L'Union Bordeaux-Bègles en finale du Top 14, l'aboutissement de près de 20 ans de travail
Il y a des fusions ou des assiociations qui ne se feront jamais. Celle de l'Aviron Bayonnais et du Biarritz Olympique par exemple. Il y a celle sorties de nulle part et abandonnées sous la vindicte populaire, et l'on pense à celle entre le Stade Français et le Racing 92 en 2017. Et il y a celles pour lesquels l'acharnement de certain a fini par payer : ainsi est née l'Union Bordeaux-Bègles en 2006.
L'UBB, c'est le résultat de l'association entre le Stade Bordelais - 7 titres de champion de France, le dernier en 1911 - et le Club Athlétique Bègles-Bordeaux Gironde - deux Boucliers de Brennus en 1969 et 1991. Après moultes palabres au début du siècle, les deux ont fini par se mettre d'accord sur le principe d'une association à 50/50 et un nom interminable, l'Union Stade bordelais - Club Athlétique Bordeaux Bègles (USBCABBG) qui sera heureusement simplifié ensuite.
Et une ville comme Bordeaux - avec sa périphérie donc - avait bien besoin d'une équipe réellement forte, en plein Sud-Ouest, en pleine terre de rugby. Depuis le dernier titre du CABBG en 1991, la région vivait une véritable période de vache maigres, période indubitablement nécessaire pour faire céder les derniers réticents à la création d'un mastodonte, et autres nostalgiques du fameux "monstre à 16 pattes" cornaqué par un certain Bernard Laporte lors du titre (contre le Stade Toulousain, quel heureux hasard).
Il n'empêche qu'il aura fallu 18 ans avant de voir l'UBB en finale du Top 14. Car hormis injection massive de capitaux venus de l'étranger, on ne devient pas un poids lours en claquant des doigts. Ce projet a fait la part belle à la formation dans un premier temps, privilégiant une construction lente, avec 5 ans dans un premier temps pour ne serait-ce que monter dans l'élite du rugby hexagonal. Une fois installé, le club a franchi une première étape en installant à sa tête un grand nom : Raphaël Ibañez.
L'ancien capitaine du XV de France a permis de solidifier les fondations installées par un président, Laurent Marti, qui est clairement la raison principale du succès de son club. Depuis son arrivée aux manette en 2007, il n'a eu de cesse de développer son club paliers par paliers, sans jamais s'enflammer. Et sans jamais renoncer quand les revers ont eu lieu. Après le départ d'Ibañez, la période a été quelque peu trouble jusqu'à trouver en 2019 l'homme idoine pour passer à la suite : Christophe Urios.

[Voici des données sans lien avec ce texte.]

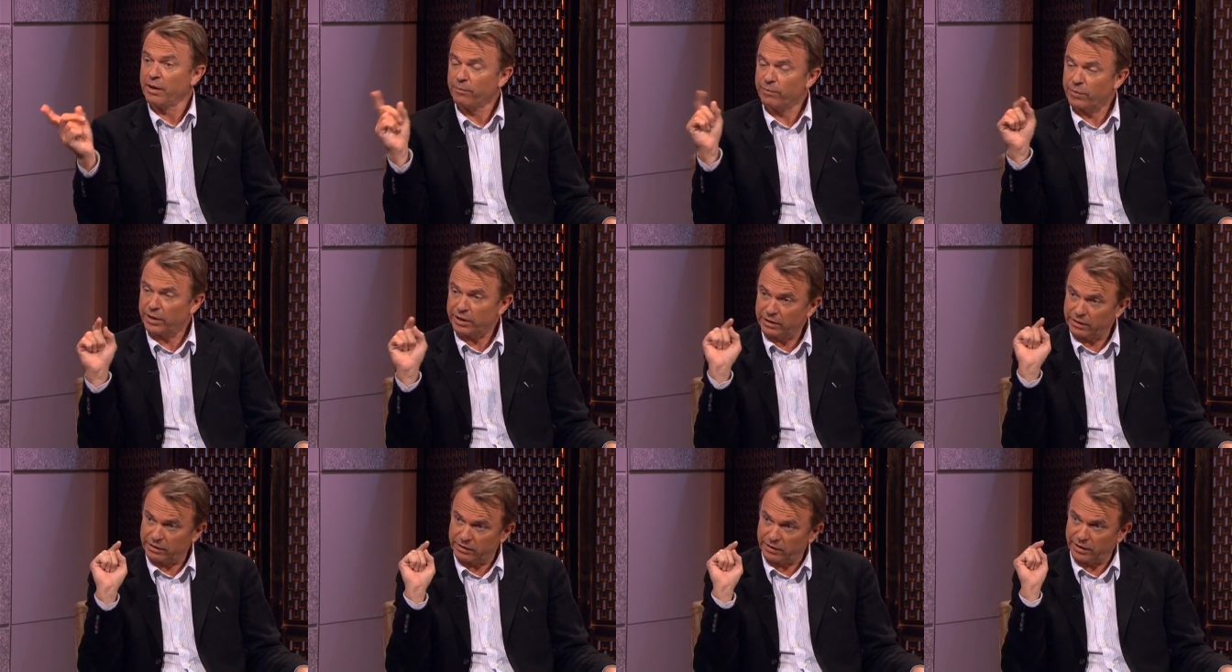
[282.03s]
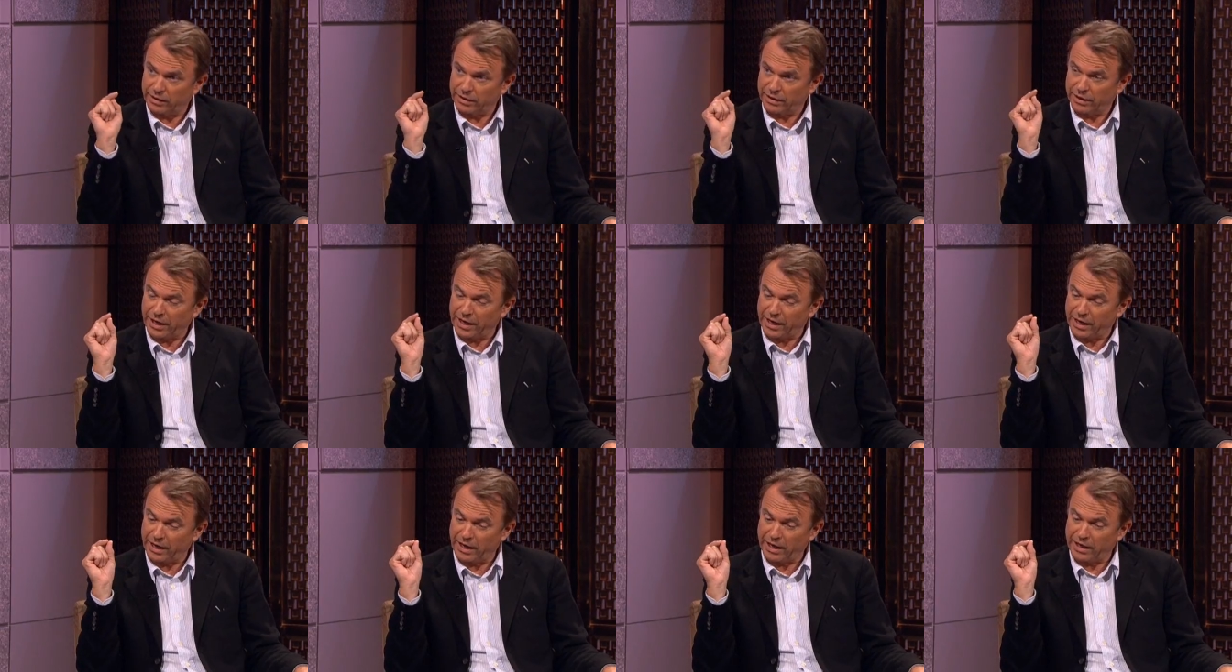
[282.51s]
But
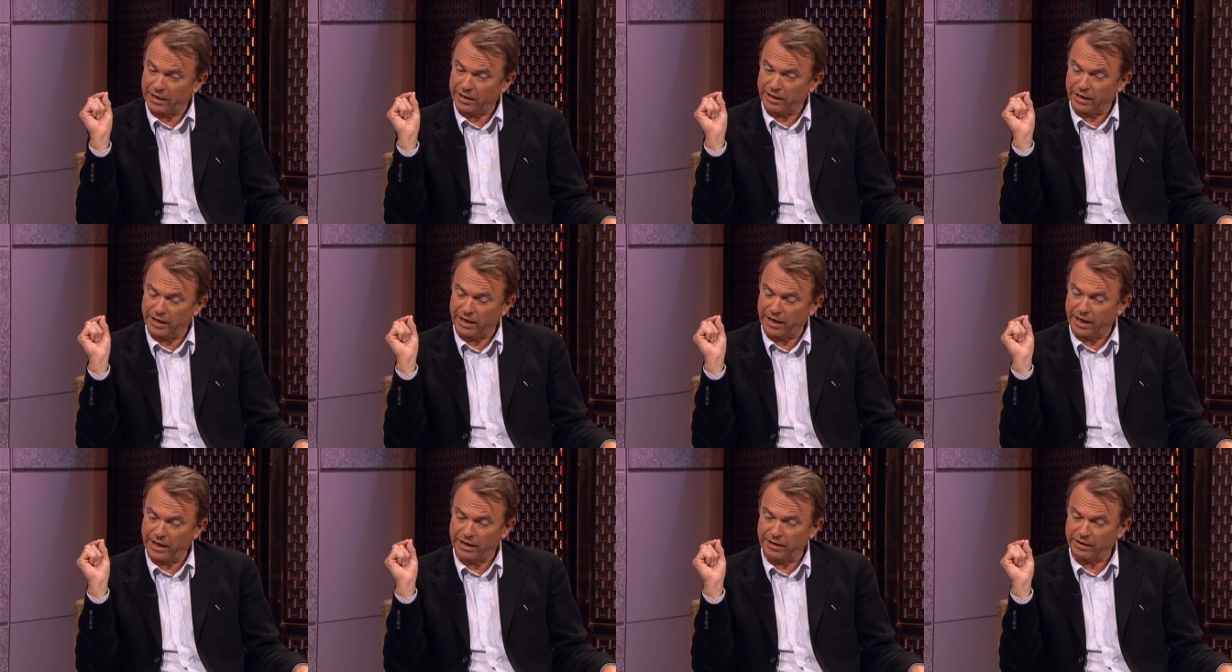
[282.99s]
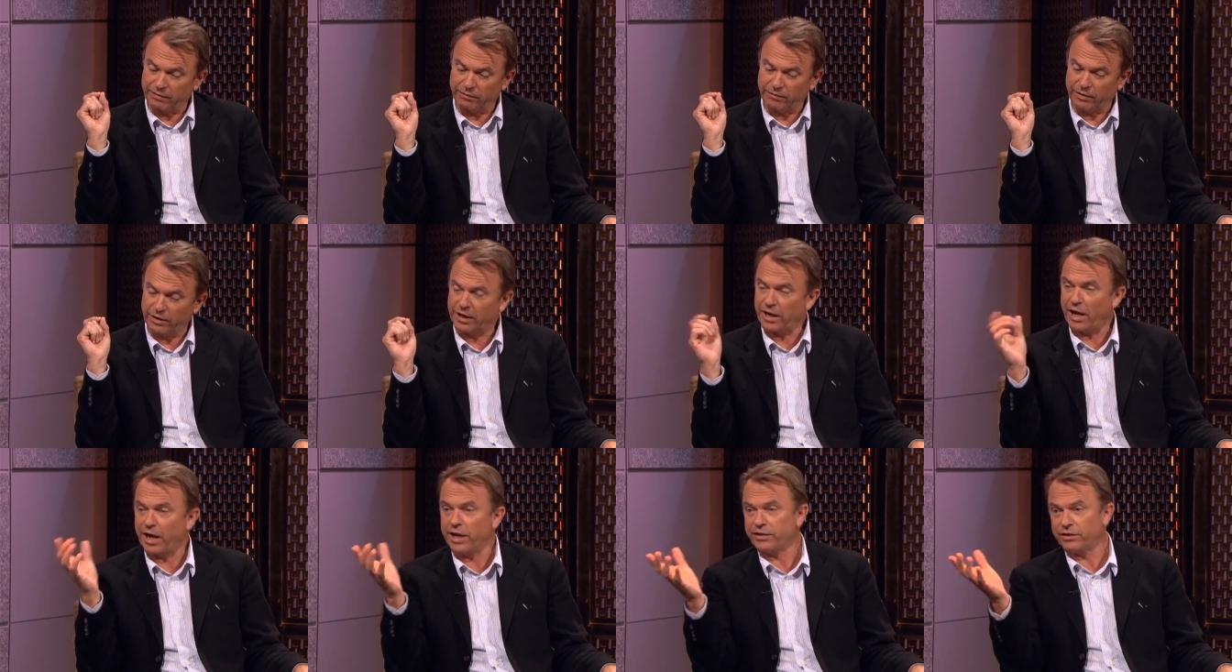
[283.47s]
and
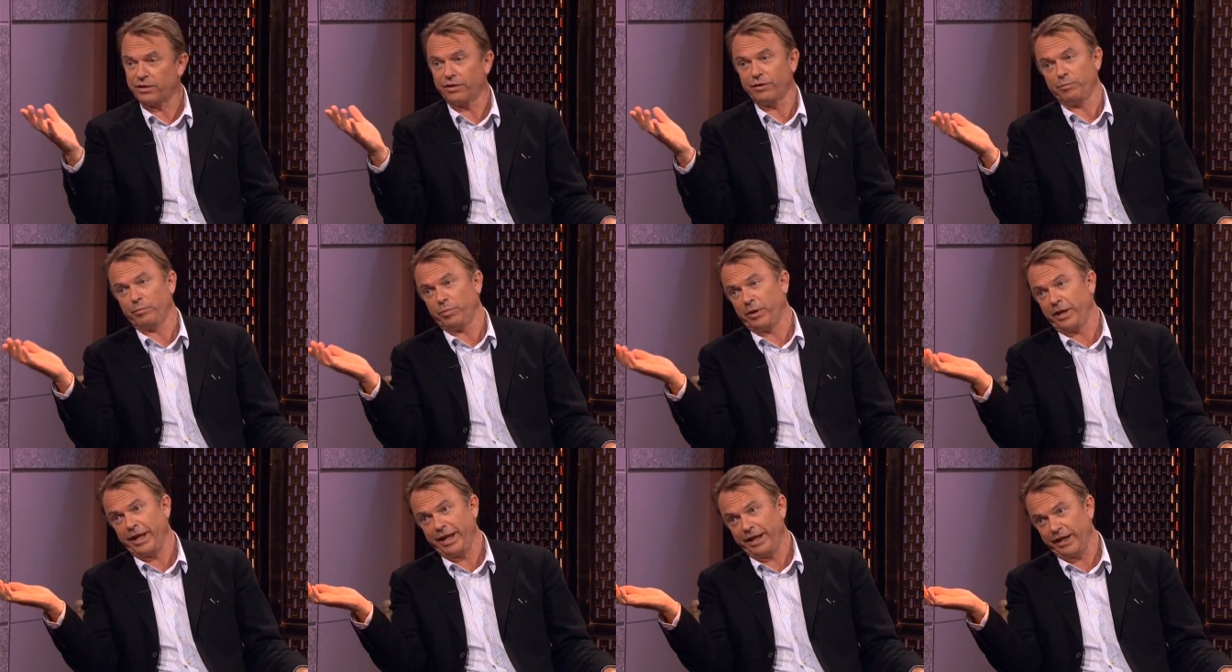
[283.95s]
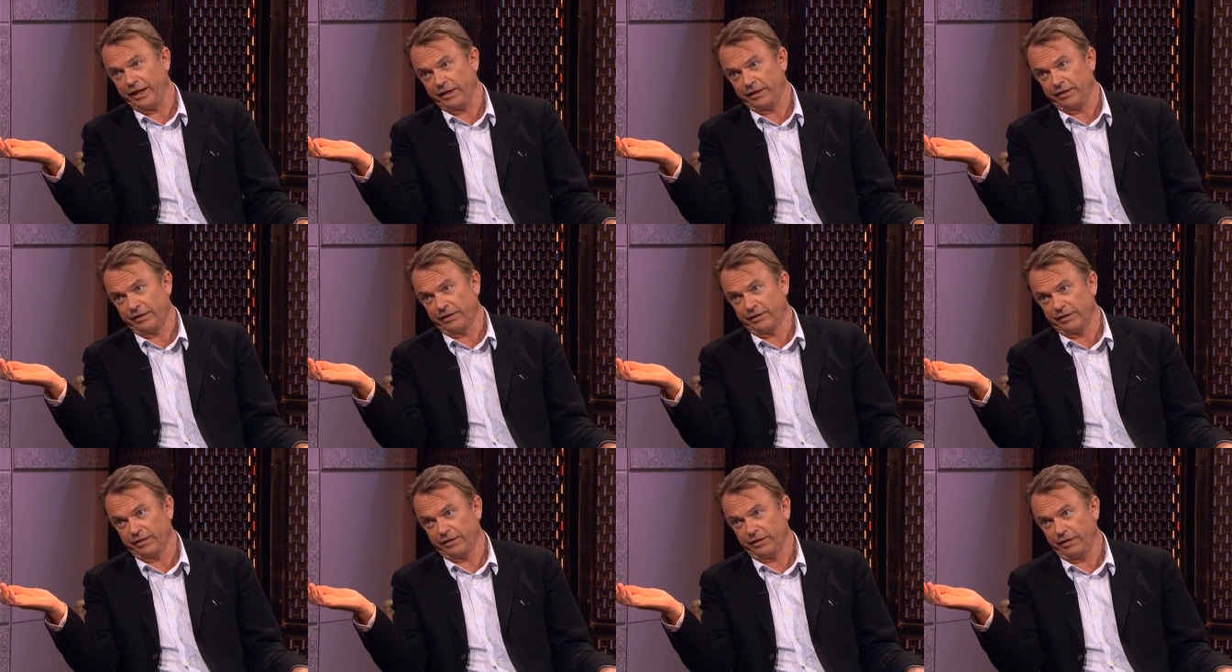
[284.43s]
the guys that have played
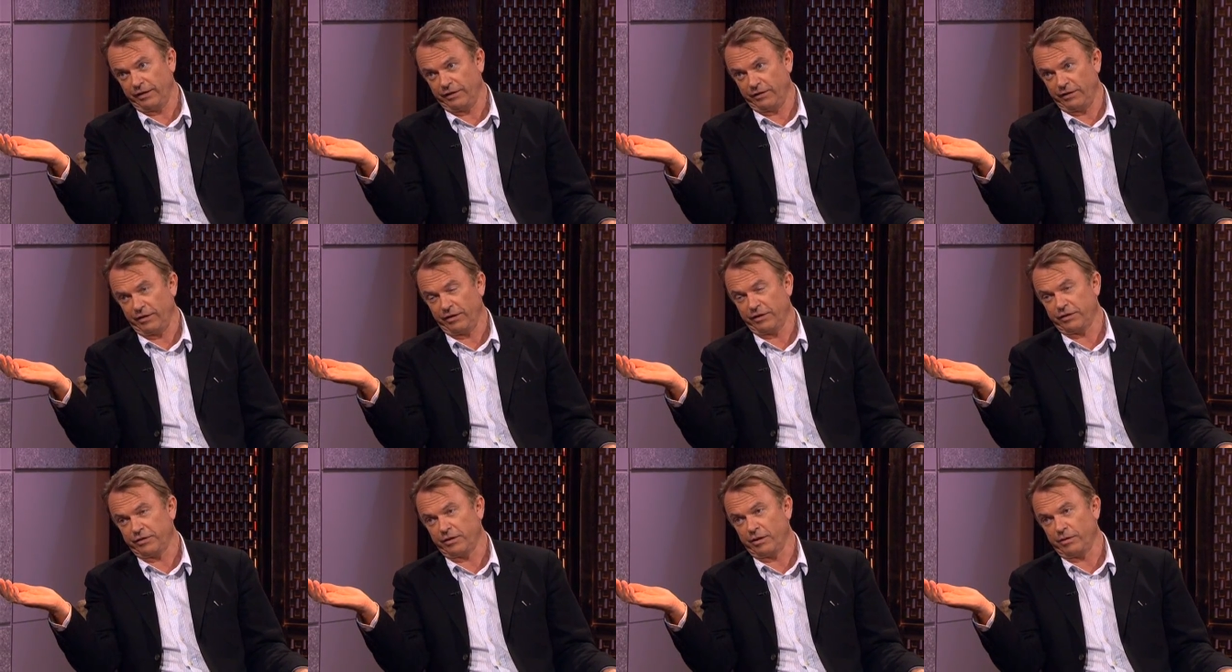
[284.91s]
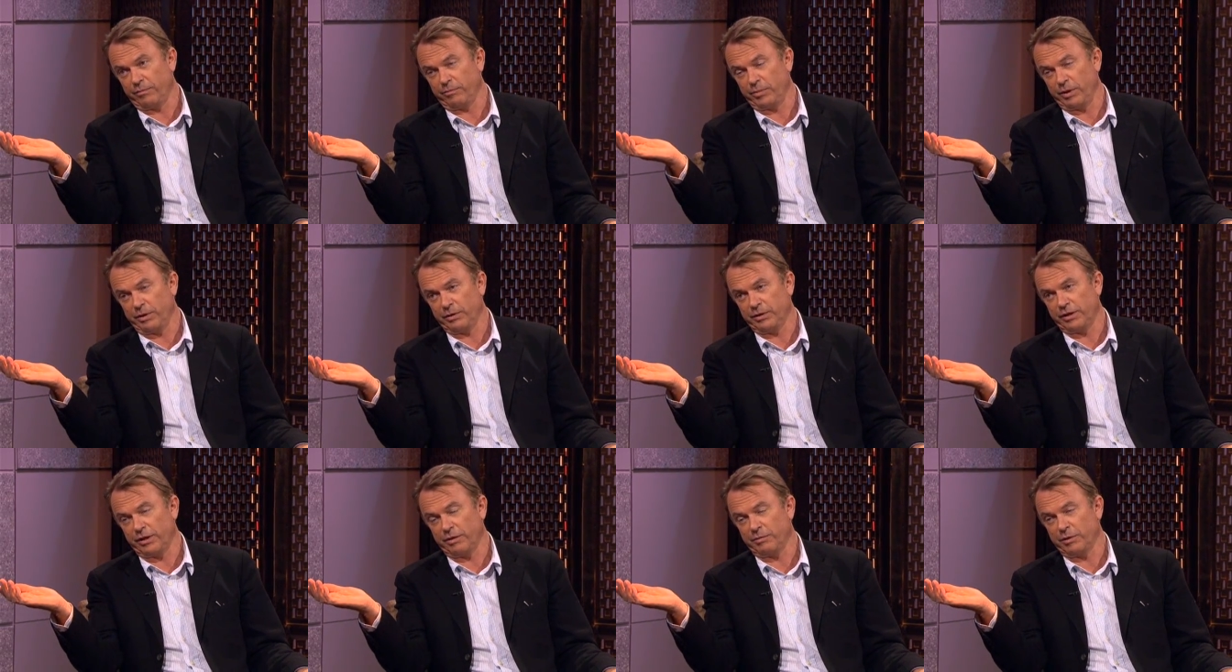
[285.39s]
it, you know, have
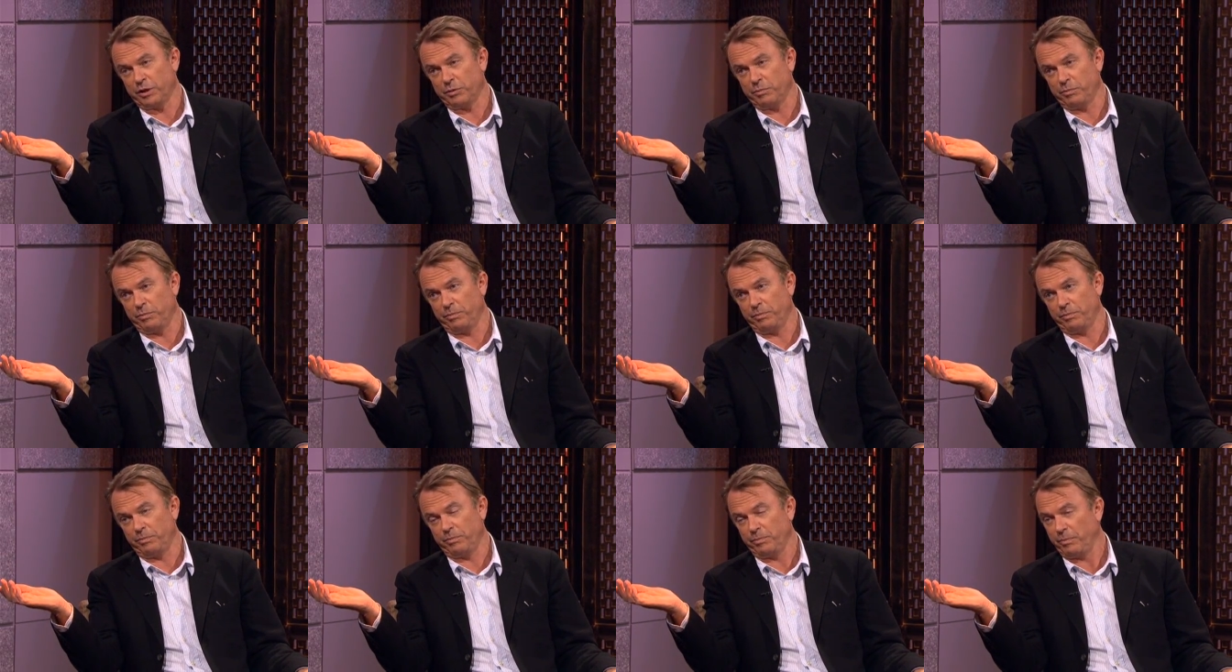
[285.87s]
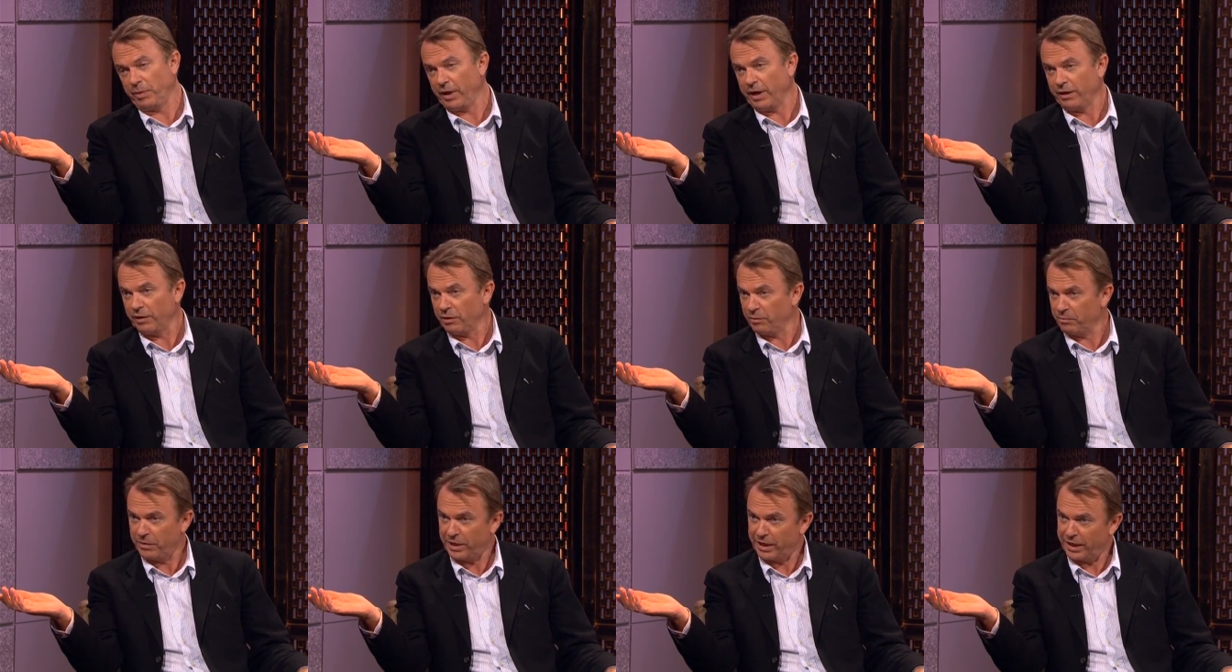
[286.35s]
been so much
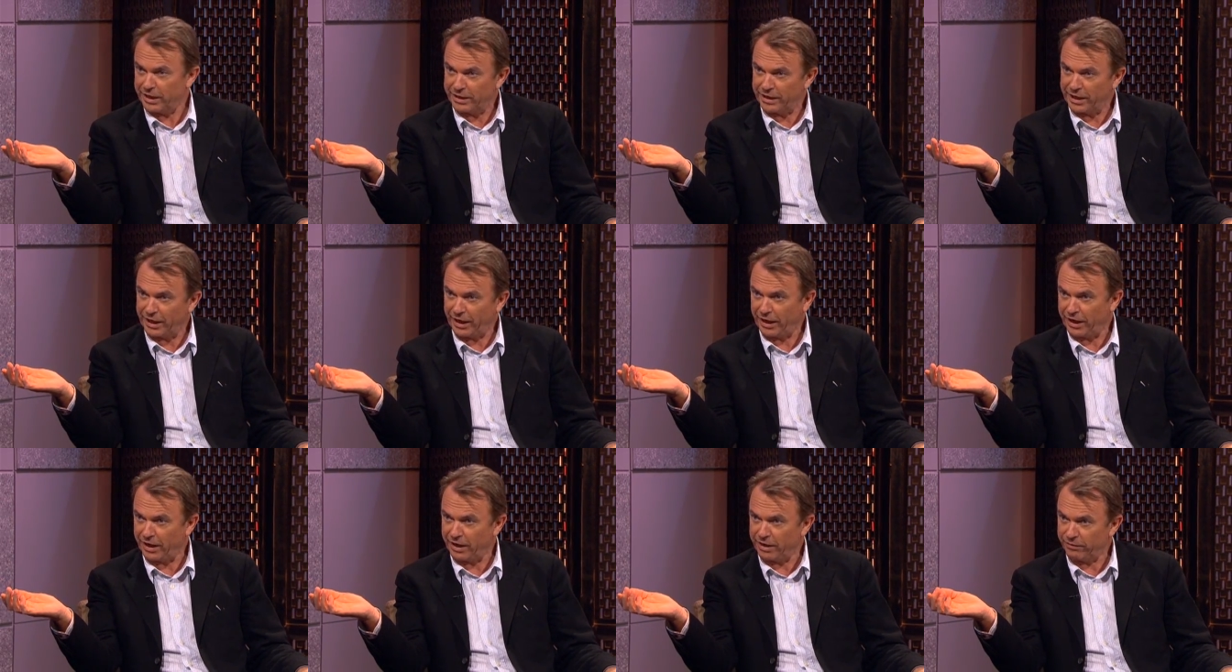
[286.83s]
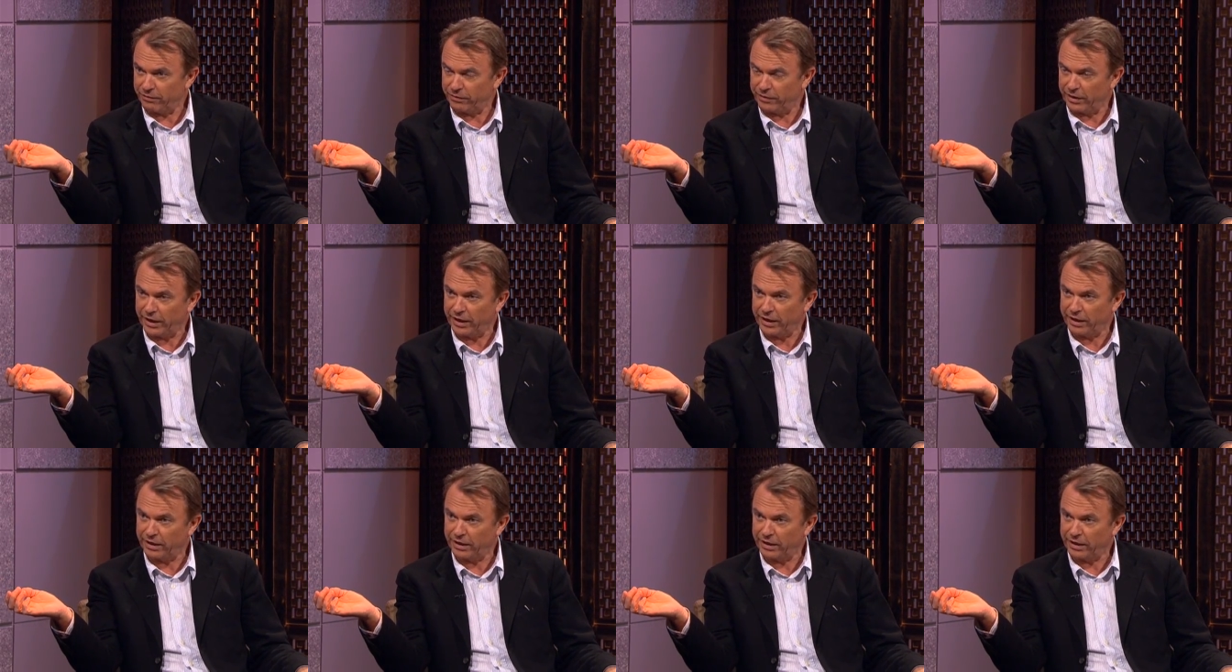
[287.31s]
better than me and that kind of thing.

Un gagneur, champion de France la saison précédente à la tête du Castres Olympique. Un coach qui a d'entrée imposé sa patte, installant l'UBB en tête du Top 14 et faisant de lui le favori pour le Bouclier en 2020. Avant ce satané Covid et l'annulation de la saison. Sacrilège et surtout le sentiment que l'élan né de cette demi-saison extraordinaire allait se fâner.
Depuis ? l'UBB s'est maintenue dans les cadors du Top 14, puisqu'elle restait tout simplement sur trois demi-finales consécutives avant cette saison. Mais trois demi-finales perdues, confirmant que les dernières marches sont les plus difficiles à gravir. Ce qui a notamment couté la tête de Urios, dont la gouaille s'est retourné contre lui, sans que le club ne nie son apport, pour envoyer, après une période quelque peu troublée, Yannick Bru tenter de cueillir les fruits du travail de son prédécesseur.
Le voilà déjà en possession de la meilleure saison de l'histoire de l'UBB. Après un départ canon, le club a connu une période moins faste, mais jamais sa qualification n'a été réellement en danger. Proche du dernier carré européen, l'élimination spectaculaire par les Harlequins a sans doute été un mal pour un bien. La fraîcheur nécessaire à une belle fin de saison a pesé lourd contre le Stade Français samedi dernier, dans une guerre de tranchées éreintante qui a ramené enfin une finale.
Et maintenant ? Le Stade Toulousain, le boss final du rugby hexagonal. L'UBB n'est pas favorite. Et si elle s'inclinait, ce serait logique, et cela laisserait une toute dernière marche à gravir, celle vers la gloire ultime. Mais 18 ans après le lancement d'un projet tempéré, modéré, matûré, les fruits commencent à avoir un goût sucré. Une leçon pour les investisseurs pressés d'avoir des résultats : un club, ça ne marche qu'avec des personnes intelligentes à sa tête. À bon entendeur.